Die vage Aussicht, in der Geschäftsstelle des Vereins möglicherweise eine Festanstellung zu erhalten, ist nicht als wichtiger Grund im Sinne des § 144 Abs. 1 SGB III anzuerkennen. Im Interesse der Versichertengemeinschaft kommt ein solcher nur dann in Betracht, wenn eine konkrete und ernst zu nehmende Aussicht auf einen solchen Arbeitsplatz besteht (vgl. Niesel, SGB III, § 144 Rdnr. 25). Angesichts der schwierigen Finanzsituation des Vereins war zum Zeitpunkt der Beendigung des Beschäftigungsverhältnisses aber in keiner Weise absehbar, ob und gegebenenfalls zu welchem Zeitpunkt eine Festanstellung des Klägers finanzierbar werden würde. Damit verbleibt als in den Abwägungsprozess einzustellendes Interesse des Klägers allein die von ihm vorgetragene soziale Verpflichtung gegenüber den Mitgliedern des Vereins, in deren Interesse nicht auf einer Vertragserfüllung zu bestehen.
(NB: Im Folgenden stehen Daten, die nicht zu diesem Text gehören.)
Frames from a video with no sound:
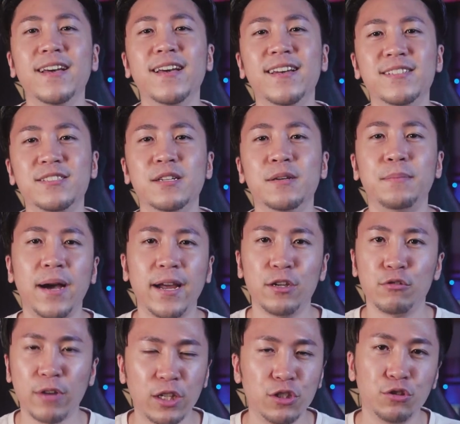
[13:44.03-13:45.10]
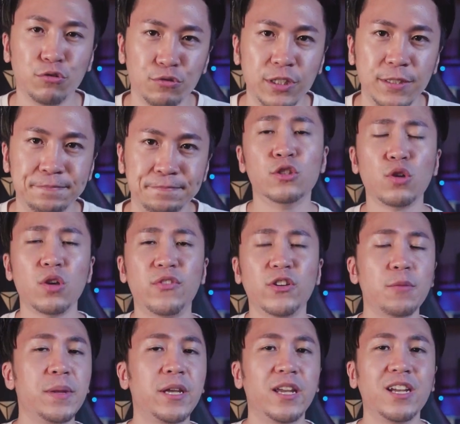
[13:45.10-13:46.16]
it's my grandchildren. So if you're
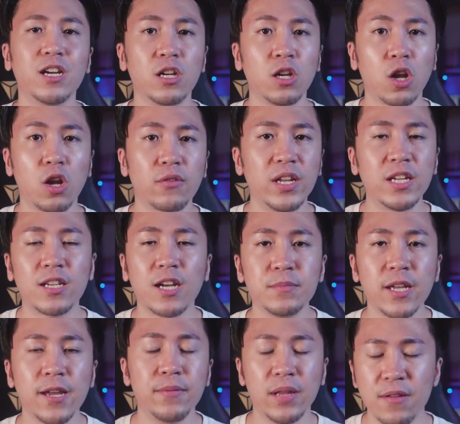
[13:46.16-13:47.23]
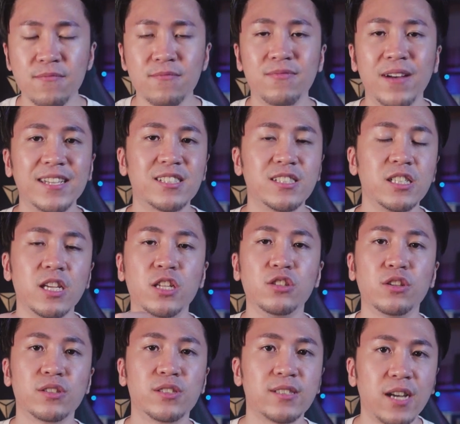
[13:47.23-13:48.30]
not making a lot of income yet, investing in
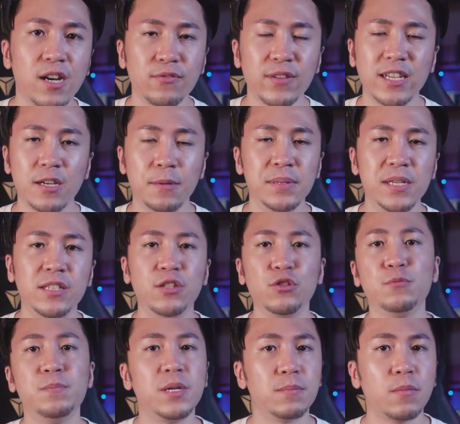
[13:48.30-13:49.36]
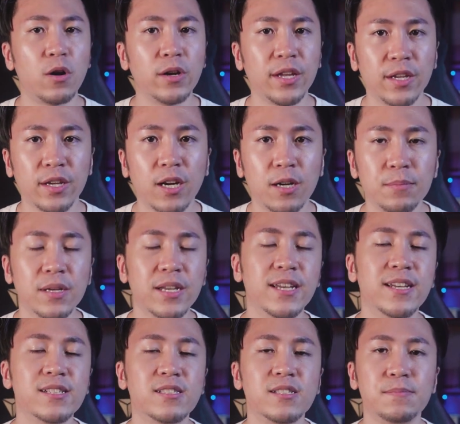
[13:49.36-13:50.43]
yourself and the ability to make more income
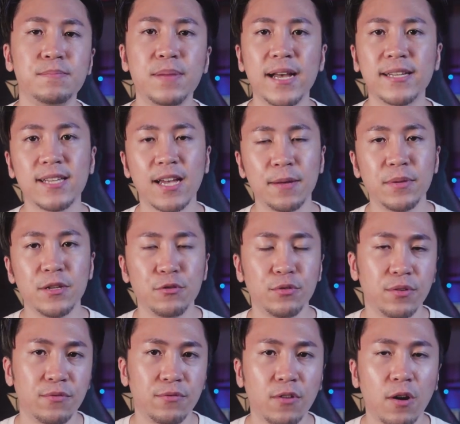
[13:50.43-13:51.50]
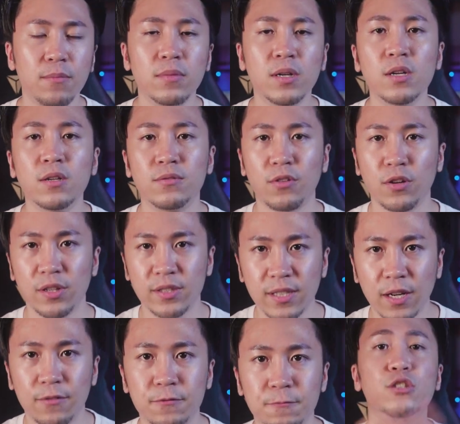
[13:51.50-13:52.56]
is the best habit you can form for
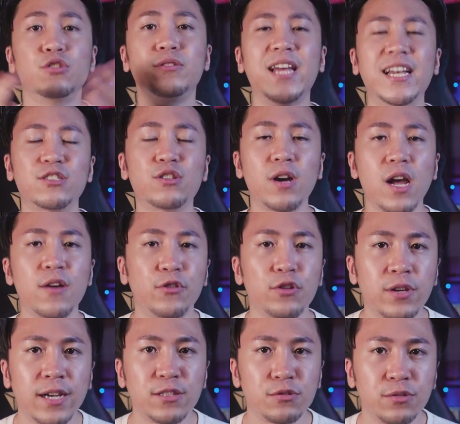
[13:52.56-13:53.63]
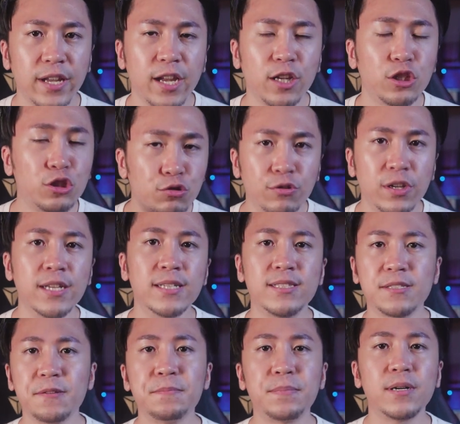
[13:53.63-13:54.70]
yourself. So that's all I have for you guys today. 3
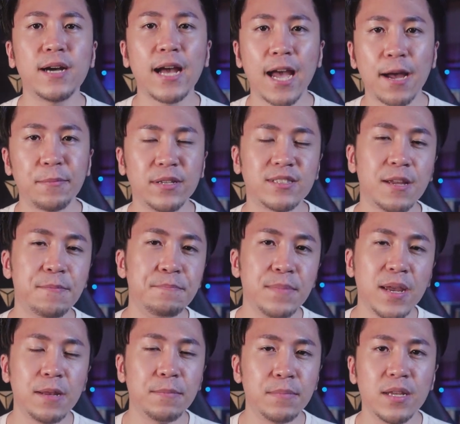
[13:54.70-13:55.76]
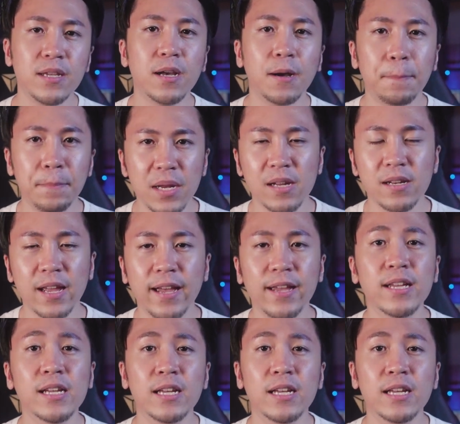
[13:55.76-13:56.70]
simple habits that made me a millionaire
Dieser Beweggrund vermag nach Überzeugung des Senats die Lösung des Beschäftigungsverhältnisses und damit die Herbeiführung der eigenen Arbeitslosigkeit zu Lasten der Versichertengemeinschaft ebenfalls nicht zu rechtfertigen. Es ist grundsätzlich Sache des Arbeitgebers, durch geeignete Vertragsgestaltung bestehende Beschäftigungsverhältnisse den eigenen betrieblichen Erfordernissen anzupassen. Unterbleibt dies - aus welchen Gründen auch immer - soll sich der Arbeitgeber nicht auf Kosten der Allgemeinheit von seinen Verpflichtungen befreien können. Gerade diesem Zweck dient auch der Sperrzeittatbestand des § 144 Abs. 1 Nr. 1 SGB III.
Die Kostenentscheidung beruht auf § 193 SGG.